Fractions are Hard!


The truth is that fractions are hard! And the reason why is that we are never told what a fraction actually is.

First, fractions are “calls to action” – identify a third of the kittens, take a fourth of the pie – and certainly are not quantities we can add or multiply. (How do you add kittens and pie?) But then we draw fractions on the number line to imply that they are numbers after all. Okay then. We can add and subtract numbers on the number line, but how do we multiply and divide them?
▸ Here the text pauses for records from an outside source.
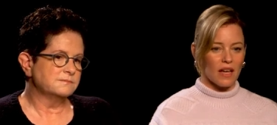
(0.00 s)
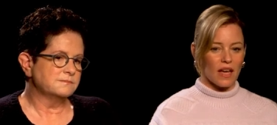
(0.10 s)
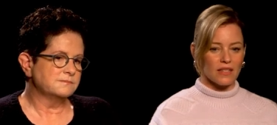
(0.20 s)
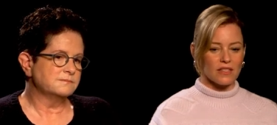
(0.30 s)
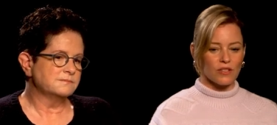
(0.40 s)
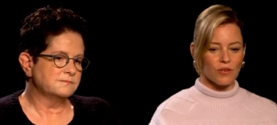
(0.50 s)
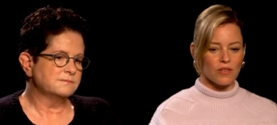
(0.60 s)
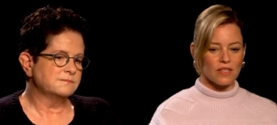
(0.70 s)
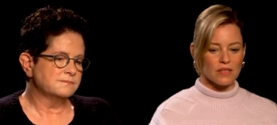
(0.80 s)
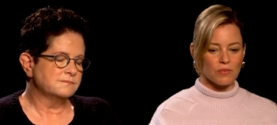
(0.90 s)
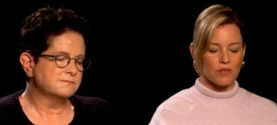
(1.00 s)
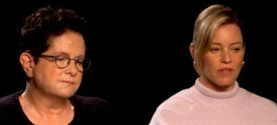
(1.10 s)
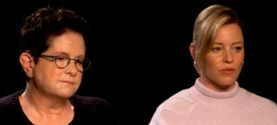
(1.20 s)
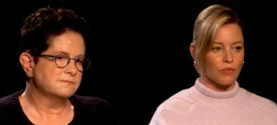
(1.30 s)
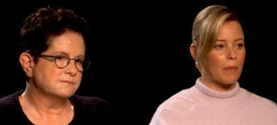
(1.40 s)
Speaker 1: And so this
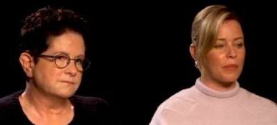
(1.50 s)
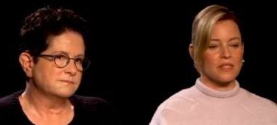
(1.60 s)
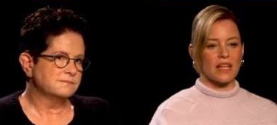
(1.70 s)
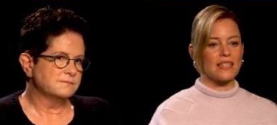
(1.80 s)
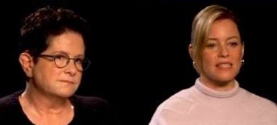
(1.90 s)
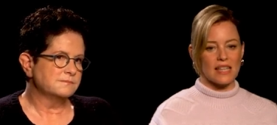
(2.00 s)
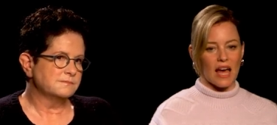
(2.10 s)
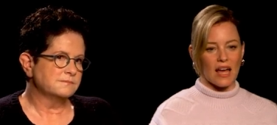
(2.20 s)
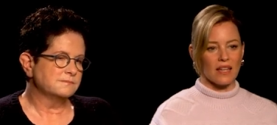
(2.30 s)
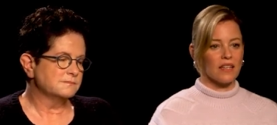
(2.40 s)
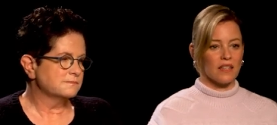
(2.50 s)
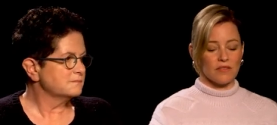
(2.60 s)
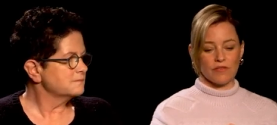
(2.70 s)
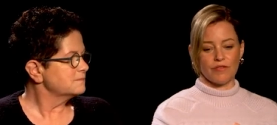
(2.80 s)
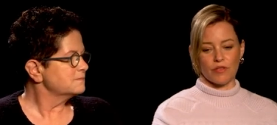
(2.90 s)
movie represents that
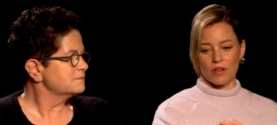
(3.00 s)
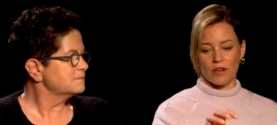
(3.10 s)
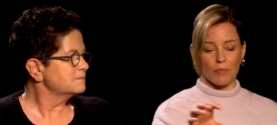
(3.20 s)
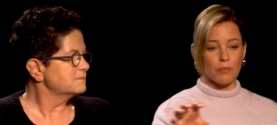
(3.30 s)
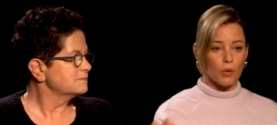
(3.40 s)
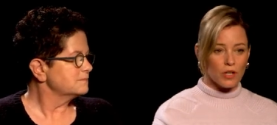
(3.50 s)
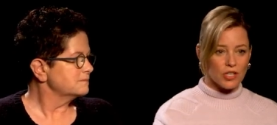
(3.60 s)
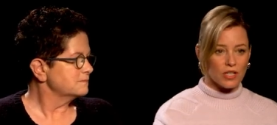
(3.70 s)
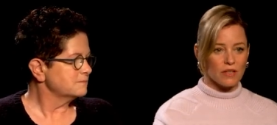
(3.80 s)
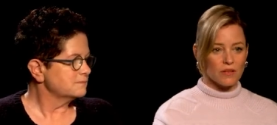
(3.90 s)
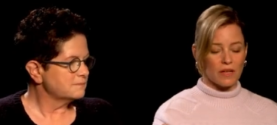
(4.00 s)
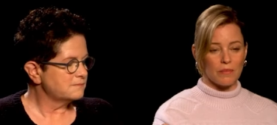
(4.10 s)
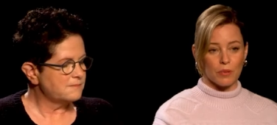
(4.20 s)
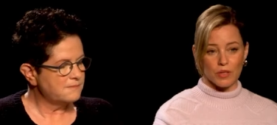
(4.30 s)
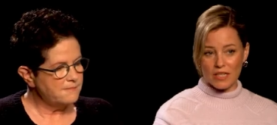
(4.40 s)
for abortion
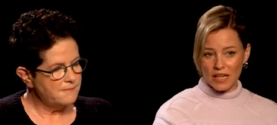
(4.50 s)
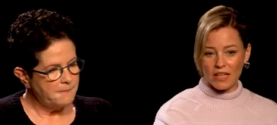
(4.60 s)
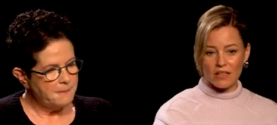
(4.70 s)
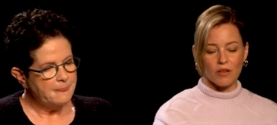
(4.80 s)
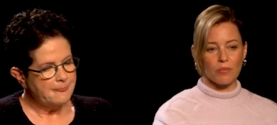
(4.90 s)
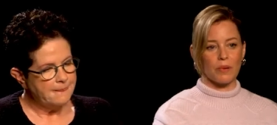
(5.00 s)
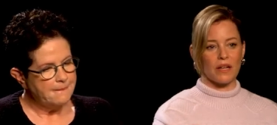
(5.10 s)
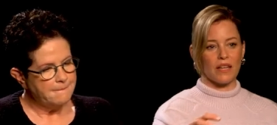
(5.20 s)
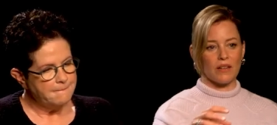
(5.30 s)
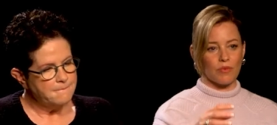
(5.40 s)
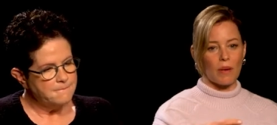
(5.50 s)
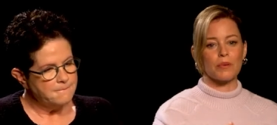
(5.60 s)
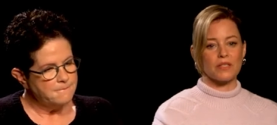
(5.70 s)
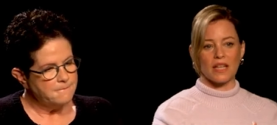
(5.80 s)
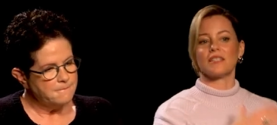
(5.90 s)
in particular, but it
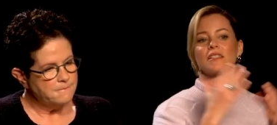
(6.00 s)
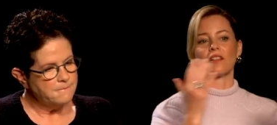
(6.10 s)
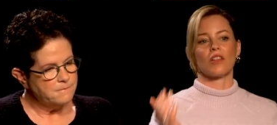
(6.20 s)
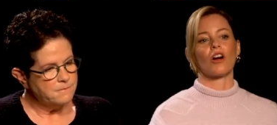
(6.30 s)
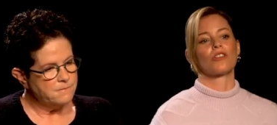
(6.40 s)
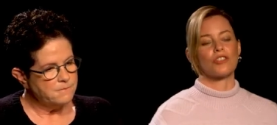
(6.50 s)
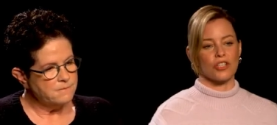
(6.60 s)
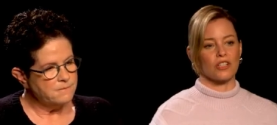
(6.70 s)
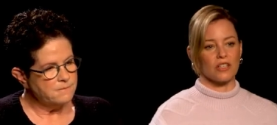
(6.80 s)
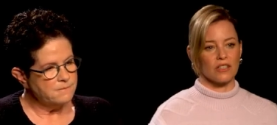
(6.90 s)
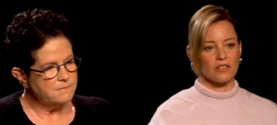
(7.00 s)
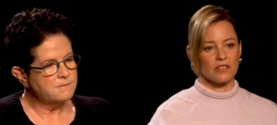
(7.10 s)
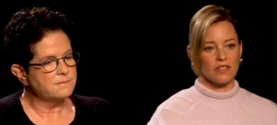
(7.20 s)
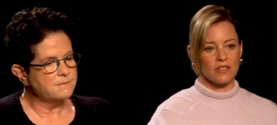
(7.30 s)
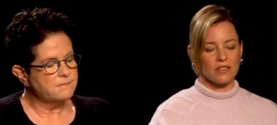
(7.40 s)
represents the larger
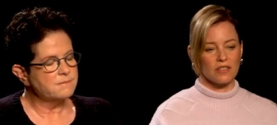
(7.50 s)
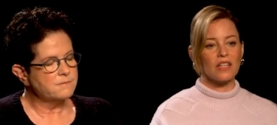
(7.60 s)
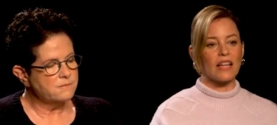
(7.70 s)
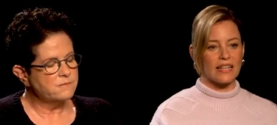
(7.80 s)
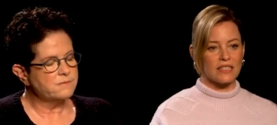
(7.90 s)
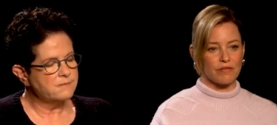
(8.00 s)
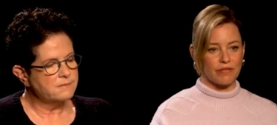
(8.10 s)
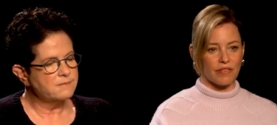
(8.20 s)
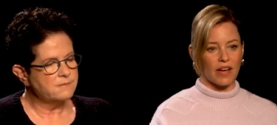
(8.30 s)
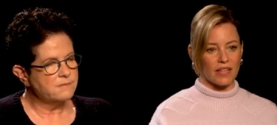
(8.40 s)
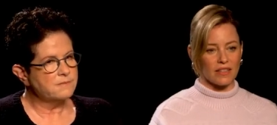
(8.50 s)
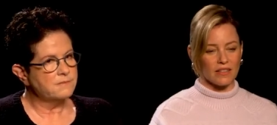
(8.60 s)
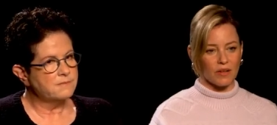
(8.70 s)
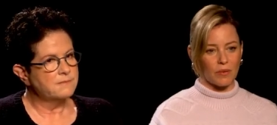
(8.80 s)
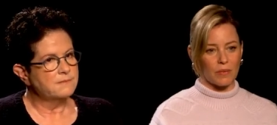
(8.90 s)
collective fight
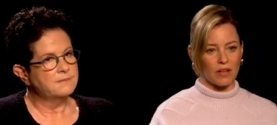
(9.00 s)
that women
For these latter two operations we might be told that “of means multiply” and to divide fractions just “multiply by the reciprocal.” (What’s the reciprocal of a portion of kittens?)
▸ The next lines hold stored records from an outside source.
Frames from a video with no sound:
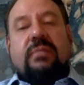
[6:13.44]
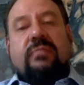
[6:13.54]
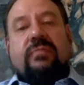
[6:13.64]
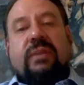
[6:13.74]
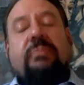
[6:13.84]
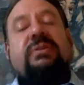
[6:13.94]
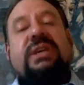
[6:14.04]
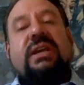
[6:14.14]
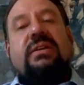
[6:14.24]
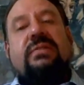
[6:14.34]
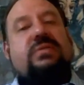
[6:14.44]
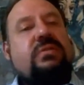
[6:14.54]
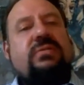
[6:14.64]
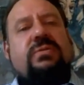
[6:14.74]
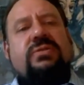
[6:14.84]
representatives who,
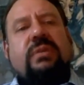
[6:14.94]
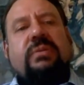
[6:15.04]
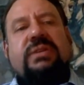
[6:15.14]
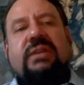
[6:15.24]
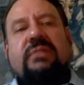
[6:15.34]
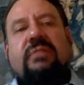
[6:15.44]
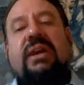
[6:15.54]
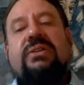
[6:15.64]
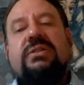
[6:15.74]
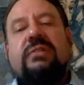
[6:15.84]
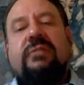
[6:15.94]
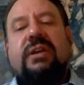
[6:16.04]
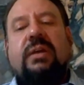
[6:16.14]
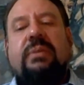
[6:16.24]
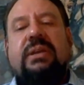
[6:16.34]
of course, represent a range of
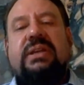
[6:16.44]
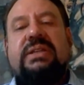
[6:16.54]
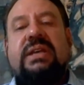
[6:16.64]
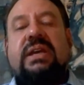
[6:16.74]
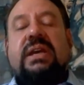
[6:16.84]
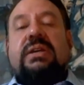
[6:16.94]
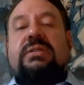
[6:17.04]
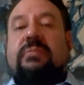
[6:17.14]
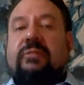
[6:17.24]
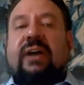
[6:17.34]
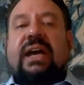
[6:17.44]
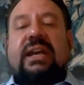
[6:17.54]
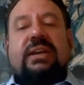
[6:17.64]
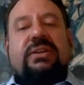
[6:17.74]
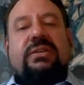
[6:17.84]
different companies to provide
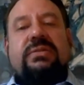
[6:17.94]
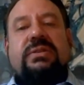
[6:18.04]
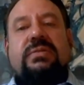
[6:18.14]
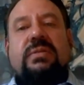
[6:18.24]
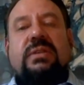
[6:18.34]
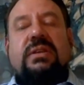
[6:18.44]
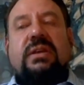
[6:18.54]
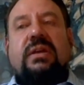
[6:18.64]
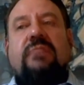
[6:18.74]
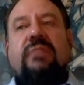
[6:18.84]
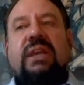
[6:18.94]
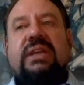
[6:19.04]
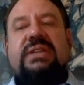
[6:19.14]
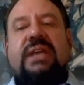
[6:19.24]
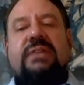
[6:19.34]
end users with a really
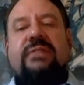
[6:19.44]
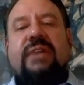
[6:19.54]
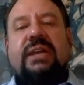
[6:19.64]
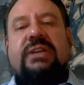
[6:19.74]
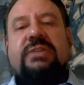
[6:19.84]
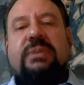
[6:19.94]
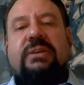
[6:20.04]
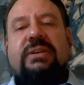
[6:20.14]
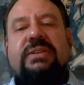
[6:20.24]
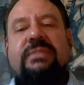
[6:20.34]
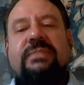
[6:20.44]
satisfying experience.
Our first eight years of learning fractions is a bit of a confusing mash-up of ideas that drift in and out of grade-levels in an apparently random way. (Grade 4/5: Don’t draw portions of pie any more – fractions are numbers in their own right. Grade 6/7: To multiply fractions, do think portions of pie. Grade 7/8: To divide fractions – just follow this mechanical rule.)
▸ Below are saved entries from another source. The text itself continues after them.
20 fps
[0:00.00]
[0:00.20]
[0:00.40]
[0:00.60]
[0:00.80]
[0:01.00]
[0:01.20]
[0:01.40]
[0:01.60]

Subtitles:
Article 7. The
Here’s my approach to fractions to help young adults (and not so young adults) ready to make some personal sense of the fraction story. Part 1 of these notes goes through the various potentially confusing stories we typically see in grade and middle school and illustrates why we are are justified in being confused. Part 2 of these notes takes a more solid approach, providing one consistent model that seems to give good solid intuition for it all, one that bounces off grade-school thinking. But we’re being mathematically honest here, noting that we are really just playing the game of identifying the key beliefs that seem to make all the fraction models we talk about “click.” This leads to the university-level approach to explaining what fractions are: look at what we’re choosing to believe from our intuition and have a “meta” discussion to derive an explanation of fractions, necessarily abstract. (And this shows why we can’t give the true story to grade-schoolers and middle-schoolers: it is just not pedagogically appropriate.) I explain this approach in these notes too. Part 3 fills in all the extra bits you might want to do with fractions, and part 4 offers some cool mathematics extensions.

These notes are not classroom notes – just a detailed outline of the ideas of how a set of curriculum notes might go for an audience of students and adults grappling with the mathematical and philosophical underpinnings of the story.  Explore them for your own personal edification and enjoyment. I hope they help.